Work required: From the line with "[0:45.44-0:46.34]" to the final line of the records, reproduce every line exactly and only those lines.

Collected data:
BEGIN
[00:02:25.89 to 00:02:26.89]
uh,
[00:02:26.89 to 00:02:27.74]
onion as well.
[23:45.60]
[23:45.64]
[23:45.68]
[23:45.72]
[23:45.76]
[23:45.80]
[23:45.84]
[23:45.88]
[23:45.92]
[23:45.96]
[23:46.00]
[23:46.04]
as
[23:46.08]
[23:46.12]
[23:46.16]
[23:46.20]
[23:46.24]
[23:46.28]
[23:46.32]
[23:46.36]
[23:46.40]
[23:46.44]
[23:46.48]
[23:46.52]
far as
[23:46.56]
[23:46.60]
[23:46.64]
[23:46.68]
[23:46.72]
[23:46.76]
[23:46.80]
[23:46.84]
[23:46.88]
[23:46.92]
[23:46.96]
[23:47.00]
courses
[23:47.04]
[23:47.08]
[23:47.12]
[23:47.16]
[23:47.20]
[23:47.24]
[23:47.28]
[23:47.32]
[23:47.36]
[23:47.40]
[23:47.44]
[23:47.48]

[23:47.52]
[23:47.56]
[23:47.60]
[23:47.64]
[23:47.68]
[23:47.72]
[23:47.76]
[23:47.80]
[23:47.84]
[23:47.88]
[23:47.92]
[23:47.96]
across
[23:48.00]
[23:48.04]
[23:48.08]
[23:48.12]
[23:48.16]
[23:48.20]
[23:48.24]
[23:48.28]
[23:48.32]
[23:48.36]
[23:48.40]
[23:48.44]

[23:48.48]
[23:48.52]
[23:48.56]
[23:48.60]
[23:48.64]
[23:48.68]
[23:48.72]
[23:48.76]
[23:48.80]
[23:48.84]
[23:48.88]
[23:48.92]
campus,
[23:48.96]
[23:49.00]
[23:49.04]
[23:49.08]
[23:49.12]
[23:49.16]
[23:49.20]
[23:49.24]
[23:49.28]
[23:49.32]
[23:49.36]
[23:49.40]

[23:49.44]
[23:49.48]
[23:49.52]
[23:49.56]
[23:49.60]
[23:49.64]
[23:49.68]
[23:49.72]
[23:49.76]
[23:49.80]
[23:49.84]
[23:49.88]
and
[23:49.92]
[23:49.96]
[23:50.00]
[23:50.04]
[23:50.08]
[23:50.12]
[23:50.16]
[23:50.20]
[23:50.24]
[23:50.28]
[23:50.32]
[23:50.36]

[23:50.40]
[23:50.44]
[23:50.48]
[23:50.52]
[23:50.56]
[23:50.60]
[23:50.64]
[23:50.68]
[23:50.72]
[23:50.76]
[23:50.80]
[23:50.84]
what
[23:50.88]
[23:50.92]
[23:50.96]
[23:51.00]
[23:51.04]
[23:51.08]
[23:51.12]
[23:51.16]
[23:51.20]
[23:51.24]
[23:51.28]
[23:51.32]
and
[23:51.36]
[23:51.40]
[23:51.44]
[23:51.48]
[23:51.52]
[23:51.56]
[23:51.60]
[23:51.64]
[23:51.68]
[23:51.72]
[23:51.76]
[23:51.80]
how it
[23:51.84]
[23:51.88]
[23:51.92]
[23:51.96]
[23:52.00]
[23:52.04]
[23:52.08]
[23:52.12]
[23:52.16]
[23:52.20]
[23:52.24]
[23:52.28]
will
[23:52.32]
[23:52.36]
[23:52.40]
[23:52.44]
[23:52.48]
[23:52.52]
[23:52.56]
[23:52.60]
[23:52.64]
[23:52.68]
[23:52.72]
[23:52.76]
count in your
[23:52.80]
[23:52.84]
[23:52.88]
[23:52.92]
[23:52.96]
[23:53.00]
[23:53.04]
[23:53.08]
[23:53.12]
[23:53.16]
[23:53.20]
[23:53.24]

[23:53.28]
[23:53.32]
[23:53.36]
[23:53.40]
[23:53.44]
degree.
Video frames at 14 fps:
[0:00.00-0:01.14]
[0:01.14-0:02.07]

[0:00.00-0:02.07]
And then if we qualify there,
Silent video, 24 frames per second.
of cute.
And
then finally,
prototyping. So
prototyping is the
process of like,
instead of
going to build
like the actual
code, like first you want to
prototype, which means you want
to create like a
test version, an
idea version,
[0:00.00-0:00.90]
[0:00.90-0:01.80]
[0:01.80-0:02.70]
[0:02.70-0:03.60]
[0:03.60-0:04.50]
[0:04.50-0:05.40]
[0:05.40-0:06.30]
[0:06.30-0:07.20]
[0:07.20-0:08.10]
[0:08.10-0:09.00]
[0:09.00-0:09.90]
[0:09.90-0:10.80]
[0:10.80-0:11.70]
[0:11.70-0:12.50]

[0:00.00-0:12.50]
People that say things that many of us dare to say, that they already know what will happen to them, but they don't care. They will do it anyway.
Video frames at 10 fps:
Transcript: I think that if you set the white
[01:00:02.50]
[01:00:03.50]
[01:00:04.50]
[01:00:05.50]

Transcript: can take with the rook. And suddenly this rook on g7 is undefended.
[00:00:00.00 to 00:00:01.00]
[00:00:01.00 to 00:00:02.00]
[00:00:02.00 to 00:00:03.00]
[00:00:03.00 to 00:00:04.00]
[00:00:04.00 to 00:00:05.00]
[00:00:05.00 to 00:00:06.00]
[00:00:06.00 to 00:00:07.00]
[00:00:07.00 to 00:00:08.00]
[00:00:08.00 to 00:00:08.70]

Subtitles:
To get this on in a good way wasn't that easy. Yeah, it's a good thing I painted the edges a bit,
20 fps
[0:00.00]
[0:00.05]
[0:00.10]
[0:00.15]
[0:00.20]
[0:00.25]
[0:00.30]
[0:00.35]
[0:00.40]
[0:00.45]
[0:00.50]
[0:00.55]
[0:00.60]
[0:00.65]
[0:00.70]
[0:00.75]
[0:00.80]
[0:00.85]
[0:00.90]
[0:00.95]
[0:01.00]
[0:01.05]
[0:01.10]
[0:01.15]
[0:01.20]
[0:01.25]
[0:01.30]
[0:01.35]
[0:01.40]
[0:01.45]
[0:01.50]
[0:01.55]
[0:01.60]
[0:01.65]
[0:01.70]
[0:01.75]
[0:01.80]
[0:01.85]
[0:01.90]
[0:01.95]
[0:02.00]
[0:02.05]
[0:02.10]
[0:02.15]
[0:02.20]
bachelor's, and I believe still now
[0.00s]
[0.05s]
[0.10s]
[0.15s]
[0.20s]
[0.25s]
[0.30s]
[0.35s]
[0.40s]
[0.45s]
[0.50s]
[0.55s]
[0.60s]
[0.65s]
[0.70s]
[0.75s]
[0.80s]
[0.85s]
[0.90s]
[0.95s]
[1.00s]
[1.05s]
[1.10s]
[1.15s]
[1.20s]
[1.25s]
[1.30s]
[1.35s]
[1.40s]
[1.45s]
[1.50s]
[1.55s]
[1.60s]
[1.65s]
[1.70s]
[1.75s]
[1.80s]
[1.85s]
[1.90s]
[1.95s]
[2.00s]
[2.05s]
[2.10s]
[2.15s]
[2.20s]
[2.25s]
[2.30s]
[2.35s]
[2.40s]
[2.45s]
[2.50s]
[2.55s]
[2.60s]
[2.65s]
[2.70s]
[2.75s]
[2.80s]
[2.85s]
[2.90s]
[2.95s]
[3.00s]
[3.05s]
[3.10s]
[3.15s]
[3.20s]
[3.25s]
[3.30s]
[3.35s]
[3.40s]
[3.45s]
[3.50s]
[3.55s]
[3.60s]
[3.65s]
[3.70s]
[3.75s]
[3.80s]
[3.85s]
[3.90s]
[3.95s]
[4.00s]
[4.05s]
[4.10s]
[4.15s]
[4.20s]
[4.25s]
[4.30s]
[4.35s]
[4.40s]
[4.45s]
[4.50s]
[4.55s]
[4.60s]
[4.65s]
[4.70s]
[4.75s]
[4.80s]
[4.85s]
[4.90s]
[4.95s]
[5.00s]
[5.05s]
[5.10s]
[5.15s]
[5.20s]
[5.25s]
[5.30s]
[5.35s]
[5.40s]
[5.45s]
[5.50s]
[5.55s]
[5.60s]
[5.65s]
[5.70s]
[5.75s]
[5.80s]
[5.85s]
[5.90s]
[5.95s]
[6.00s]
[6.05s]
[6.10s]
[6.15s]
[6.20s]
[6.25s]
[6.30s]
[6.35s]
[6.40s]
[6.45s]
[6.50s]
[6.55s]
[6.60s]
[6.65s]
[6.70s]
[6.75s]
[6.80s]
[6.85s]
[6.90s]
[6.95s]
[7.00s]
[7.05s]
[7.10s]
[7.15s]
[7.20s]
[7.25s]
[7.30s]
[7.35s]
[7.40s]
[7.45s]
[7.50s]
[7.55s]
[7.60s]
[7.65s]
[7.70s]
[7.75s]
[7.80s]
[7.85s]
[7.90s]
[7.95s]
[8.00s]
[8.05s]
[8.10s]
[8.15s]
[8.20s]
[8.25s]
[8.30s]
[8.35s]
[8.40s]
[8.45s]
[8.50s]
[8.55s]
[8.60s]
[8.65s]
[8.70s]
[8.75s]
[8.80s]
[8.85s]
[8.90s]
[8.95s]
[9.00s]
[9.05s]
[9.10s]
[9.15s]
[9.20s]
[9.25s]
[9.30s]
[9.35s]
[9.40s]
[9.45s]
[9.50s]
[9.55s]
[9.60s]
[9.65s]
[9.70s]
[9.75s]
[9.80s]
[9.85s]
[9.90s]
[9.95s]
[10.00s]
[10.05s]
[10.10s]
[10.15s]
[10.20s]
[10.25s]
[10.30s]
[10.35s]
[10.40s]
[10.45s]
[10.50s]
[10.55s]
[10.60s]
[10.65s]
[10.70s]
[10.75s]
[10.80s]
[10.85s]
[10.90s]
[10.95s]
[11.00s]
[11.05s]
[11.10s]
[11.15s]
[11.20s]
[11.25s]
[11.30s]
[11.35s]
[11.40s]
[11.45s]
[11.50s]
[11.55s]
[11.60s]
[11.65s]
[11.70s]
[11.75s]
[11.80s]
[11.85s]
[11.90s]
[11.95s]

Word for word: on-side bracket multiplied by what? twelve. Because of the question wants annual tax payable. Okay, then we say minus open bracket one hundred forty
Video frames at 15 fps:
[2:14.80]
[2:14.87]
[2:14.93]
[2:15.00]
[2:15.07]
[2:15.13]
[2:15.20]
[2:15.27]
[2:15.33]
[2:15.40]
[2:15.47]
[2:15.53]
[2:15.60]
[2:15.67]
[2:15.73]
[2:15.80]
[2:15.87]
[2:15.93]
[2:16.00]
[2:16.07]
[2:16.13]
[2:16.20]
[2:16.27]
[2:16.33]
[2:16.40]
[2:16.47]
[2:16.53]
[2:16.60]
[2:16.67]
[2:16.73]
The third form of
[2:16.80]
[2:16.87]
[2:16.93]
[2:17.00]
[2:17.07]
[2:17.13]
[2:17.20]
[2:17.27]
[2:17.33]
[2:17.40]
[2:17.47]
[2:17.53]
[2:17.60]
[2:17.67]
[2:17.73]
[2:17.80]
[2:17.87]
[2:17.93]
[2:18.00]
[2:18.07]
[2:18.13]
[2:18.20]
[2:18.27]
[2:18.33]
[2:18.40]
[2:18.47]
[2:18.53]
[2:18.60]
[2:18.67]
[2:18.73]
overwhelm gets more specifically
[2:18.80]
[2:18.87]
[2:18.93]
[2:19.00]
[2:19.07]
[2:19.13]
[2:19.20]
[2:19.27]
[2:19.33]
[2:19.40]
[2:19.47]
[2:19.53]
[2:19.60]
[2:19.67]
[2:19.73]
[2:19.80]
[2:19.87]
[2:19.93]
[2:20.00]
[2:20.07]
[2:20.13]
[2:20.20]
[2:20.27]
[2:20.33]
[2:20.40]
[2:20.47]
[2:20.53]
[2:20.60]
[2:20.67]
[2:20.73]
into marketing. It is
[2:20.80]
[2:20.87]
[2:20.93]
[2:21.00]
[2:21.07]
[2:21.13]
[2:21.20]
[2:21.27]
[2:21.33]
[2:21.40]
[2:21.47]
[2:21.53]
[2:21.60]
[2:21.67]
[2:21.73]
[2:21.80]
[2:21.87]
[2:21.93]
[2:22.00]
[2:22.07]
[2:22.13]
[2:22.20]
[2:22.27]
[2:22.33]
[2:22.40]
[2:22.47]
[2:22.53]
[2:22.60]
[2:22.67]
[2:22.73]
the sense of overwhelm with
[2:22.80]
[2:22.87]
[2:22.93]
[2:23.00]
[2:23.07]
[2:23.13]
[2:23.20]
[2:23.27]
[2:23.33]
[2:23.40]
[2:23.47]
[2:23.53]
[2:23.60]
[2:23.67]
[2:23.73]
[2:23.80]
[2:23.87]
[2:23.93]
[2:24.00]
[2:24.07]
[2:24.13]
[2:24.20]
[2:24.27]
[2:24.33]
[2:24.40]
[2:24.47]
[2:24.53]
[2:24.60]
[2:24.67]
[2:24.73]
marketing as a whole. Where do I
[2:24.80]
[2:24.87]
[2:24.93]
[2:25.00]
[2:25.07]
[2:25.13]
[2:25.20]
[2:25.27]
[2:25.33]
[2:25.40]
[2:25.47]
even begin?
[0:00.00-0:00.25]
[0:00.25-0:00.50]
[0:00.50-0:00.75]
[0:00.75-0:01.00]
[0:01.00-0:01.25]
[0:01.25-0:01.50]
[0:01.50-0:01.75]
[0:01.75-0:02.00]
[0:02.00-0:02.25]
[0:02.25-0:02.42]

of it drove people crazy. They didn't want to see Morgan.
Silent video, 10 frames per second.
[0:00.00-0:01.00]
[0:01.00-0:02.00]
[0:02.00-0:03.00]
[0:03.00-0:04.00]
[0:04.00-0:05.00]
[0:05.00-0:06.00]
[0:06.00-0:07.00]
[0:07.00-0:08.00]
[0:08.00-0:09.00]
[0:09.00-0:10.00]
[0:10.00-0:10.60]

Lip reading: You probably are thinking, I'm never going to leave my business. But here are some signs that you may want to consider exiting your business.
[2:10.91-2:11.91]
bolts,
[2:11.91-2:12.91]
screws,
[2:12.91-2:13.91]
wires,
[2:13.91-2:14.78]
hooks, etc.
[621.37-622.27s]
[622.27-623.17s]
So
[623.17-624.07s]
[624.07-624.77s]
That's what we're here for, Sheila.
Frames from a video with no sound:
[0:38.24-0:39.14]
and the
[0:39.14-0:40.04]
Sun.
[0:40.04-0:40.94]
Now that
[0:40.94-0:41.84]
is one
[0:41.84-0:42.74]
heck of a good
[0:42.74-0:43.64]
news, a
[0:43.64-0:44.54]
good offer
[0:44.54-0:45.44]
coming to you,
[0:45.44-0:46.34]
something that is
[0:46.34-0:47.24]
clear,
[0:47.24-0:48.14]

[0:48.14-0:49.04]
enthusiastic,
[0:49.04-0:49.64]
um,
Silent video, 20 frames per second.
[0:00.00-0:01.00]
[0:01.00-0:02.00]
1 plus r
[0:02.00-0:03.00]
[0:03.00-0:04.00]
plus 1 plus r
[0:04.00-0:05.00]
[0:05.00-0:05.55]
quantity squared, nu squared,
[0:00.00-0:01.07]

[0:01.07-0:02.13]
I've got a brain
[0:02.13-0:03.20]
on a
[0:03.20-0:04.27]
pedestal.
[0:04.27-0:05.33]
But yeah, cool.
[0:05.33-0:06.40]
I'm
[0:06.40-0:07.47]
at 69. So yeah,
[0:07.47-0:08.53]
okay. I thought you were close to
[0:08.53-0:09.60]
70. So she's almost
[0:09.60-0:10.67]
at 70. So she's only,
END
Written solution:
[0:45.44-0:46.34]
something that is
[0:46.34-0:47.24]
clear,
[0:47.24-0:48.14]

[0:48.14-0:49.04]
enthusiastic,
[0:49.04-0:49.64]
um,
Silent video, 20 frames per second.
[0:00.00-0:01.00]
[0:01.00-0:02.00]
1 plus r
[0:02.00-0:03.00]
[0:03.00-0:04.00]
plus 1 plus r
[0:04.00-0:05.00]
[0:05.00-0:05.55]
quantity squared, nu squared,
[0:00.00-0:01.07]

[0:01.07-0:02.13]
I've got a brain
[0:02.13-0:03.20]
on a
[0:03.20-0:04.27]
pedestal.
[0:04.27-0:05.33]
But yeah, cool.
[0:05.33-0:06.40]
I'm
[0:06.40-0:07.47]
at 69. So yeah,
[0:07.47-0:08.53]
okay. I thought you were close to
[0:08.53-0:09.60]
70. So she's almost
[0:09.60-0:10.67]
at 70. So she's only,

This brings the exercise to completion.